REQUIRED WORK = Reproduce the full listing as it stands. Images do not belong in the copy.

MATERIAL FOR THIS EXERCISE =
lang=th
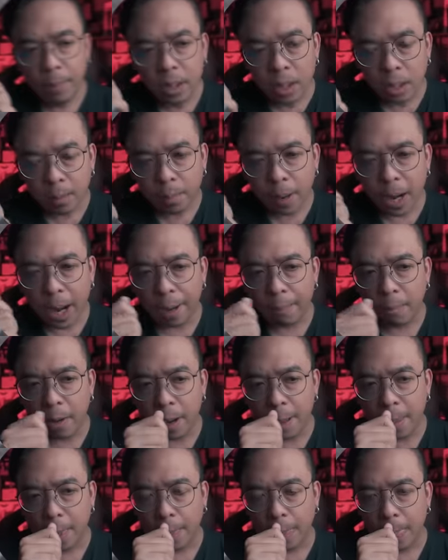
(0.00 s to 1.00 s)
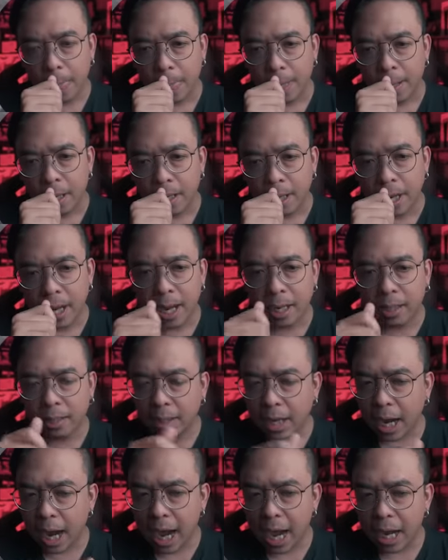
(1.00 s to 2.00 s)
มึงนึกภาพว่าเหตุ
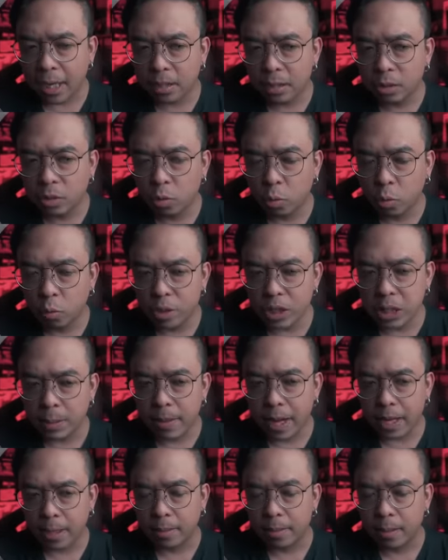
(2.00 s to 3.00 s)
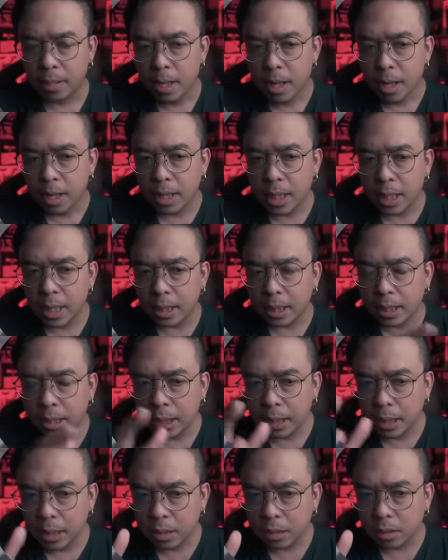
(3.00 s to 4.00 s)
การณ์สุขุมวิทสิบเอ็ดเกิด
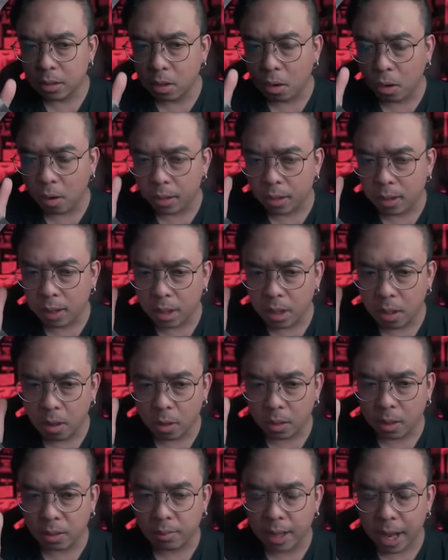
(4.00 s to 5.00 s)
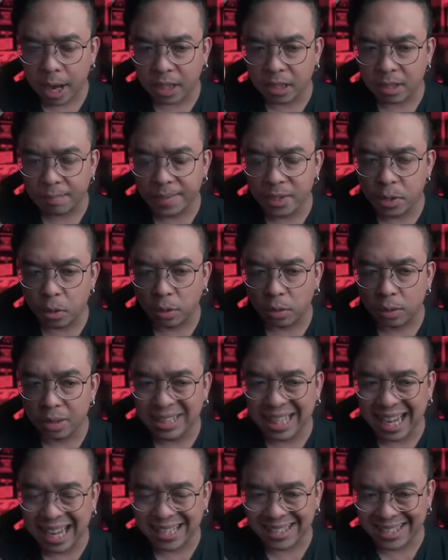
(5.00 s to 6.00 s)
ขึ้นก่อนที่หอแตกหันสประโยชน์
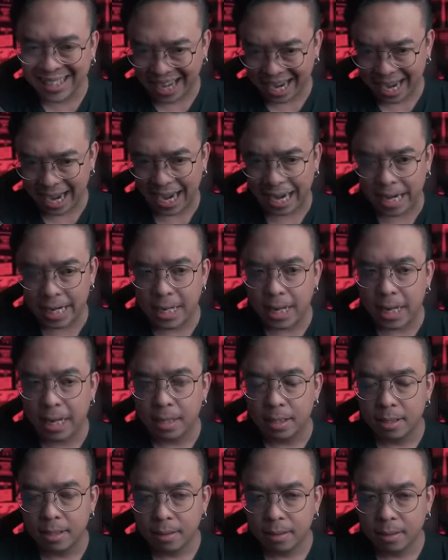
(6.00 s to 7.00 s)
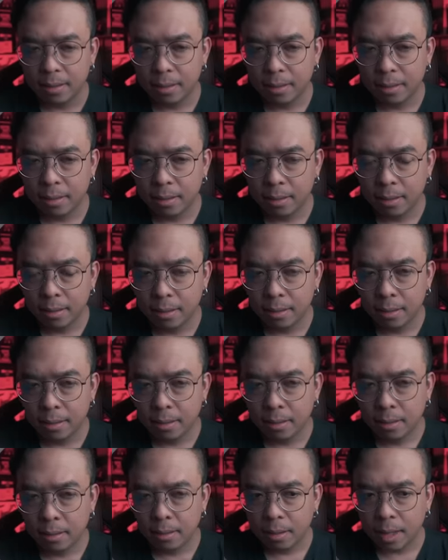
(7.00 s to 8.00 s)
จะฉายนะ
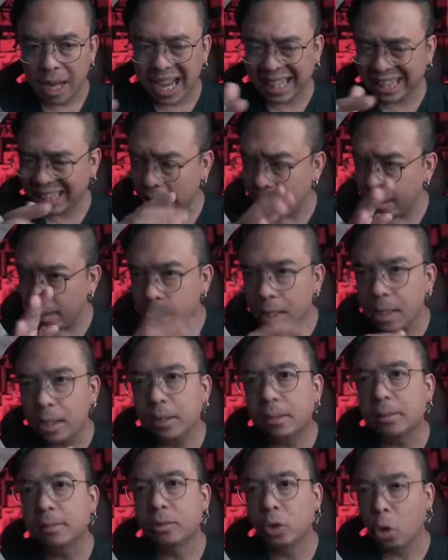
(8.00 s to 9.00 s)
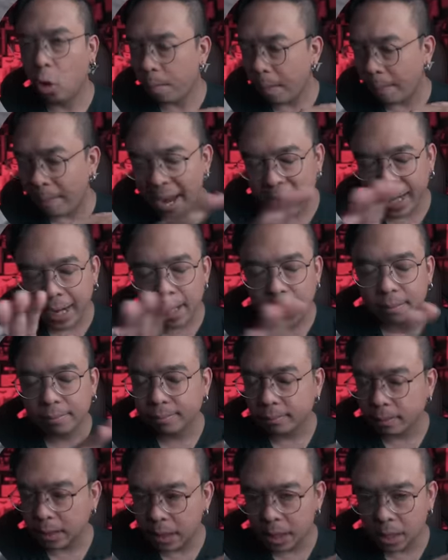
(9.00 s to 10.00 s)
อาทิตย์หนึ่ง โดยประมาณนะ
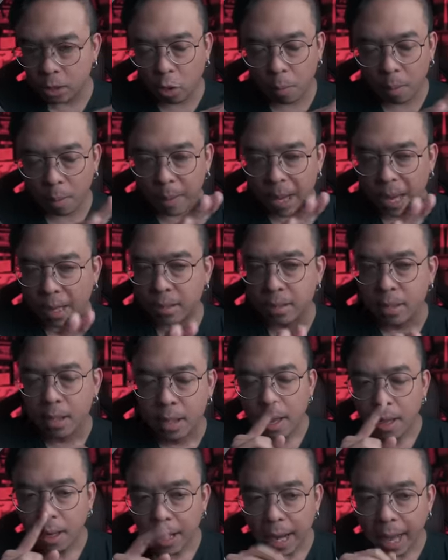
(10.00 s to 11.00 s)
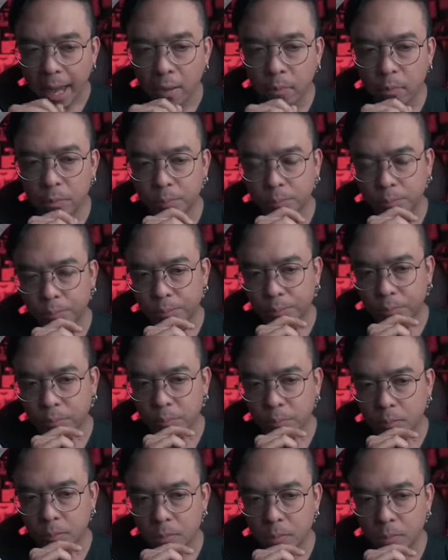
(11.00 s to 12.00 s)
เออ โดยประมาณ แล้ว
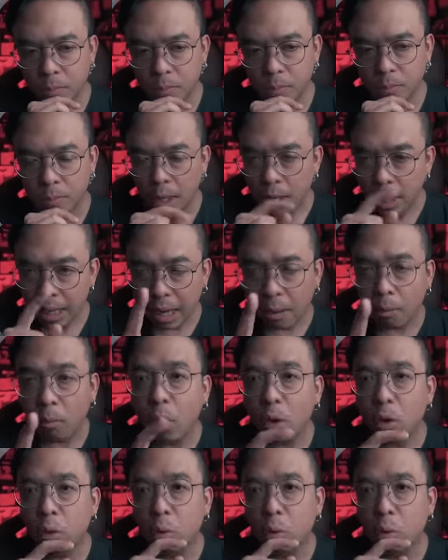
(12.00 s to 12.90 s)
เราก็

ANSWER TO THE PROBLEM =
lang=th
(0.00 s to 1.00 s)
(1.00 s to 2.00 s)
มึงนึกภาพว่าเหตุ
(2.00 s to 3.00 s)
(3.00 s to 4.00 s)
การณ์สุขุมวิทสิบเอ็ดเกิด
(4.00 s to 5.00 s)
(5.00 s to 6.00 s)
ขึ้นก่อนที่หอแตกหันสประโยชน์
(6.00 s to 7.00 s)
(7.00 s to 8.00 s)
จะฉายนะ
(8.00 s to 9.00 s)
(9.00 s to 10.00 s)
อาทิตย์หนึ่ง โดยประมาณนะ
(10.00 s to 11.00 s)
(11.00 s to 12.00 s)
เออ โดยประมาณ แล้ว
(12.00 s to 12.90 s)
เราก็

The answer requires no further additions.